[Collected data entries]
────────────────

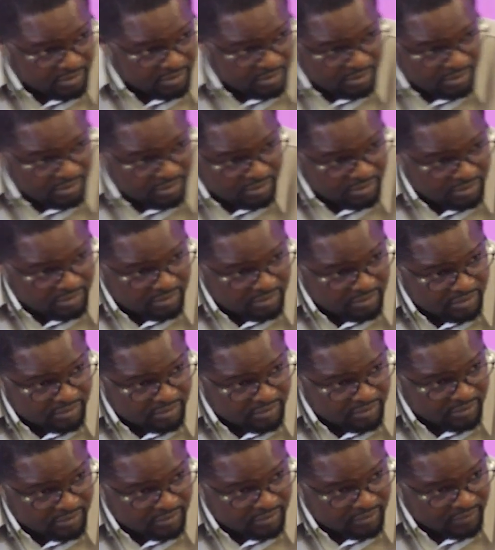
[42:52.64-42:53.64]

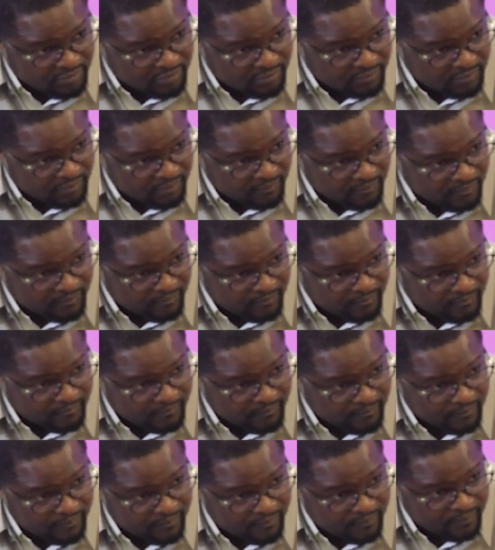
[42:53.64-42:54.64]

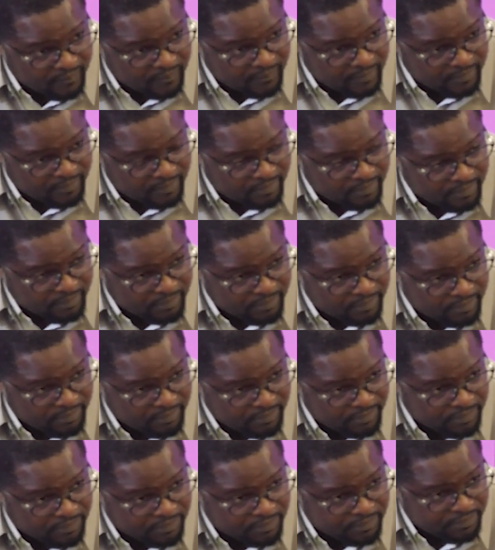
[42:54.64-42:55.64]

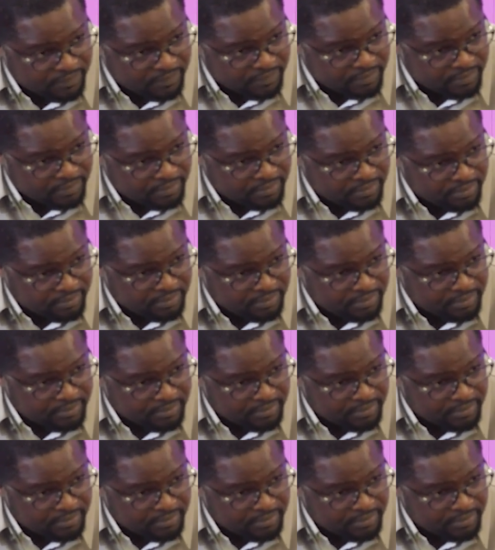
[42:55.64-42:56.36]
Nothing is said.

────────────────

▶ **Exercise brief**: From first line to last, return the records verbatim without their pictures.

▶ **Completed exercise**:
[42:52.64-42:53.64]

[42:53.64-42:54.64]

[42:54.64-42:55.64]

[42:55.64-42:56.36]
Nothing is said.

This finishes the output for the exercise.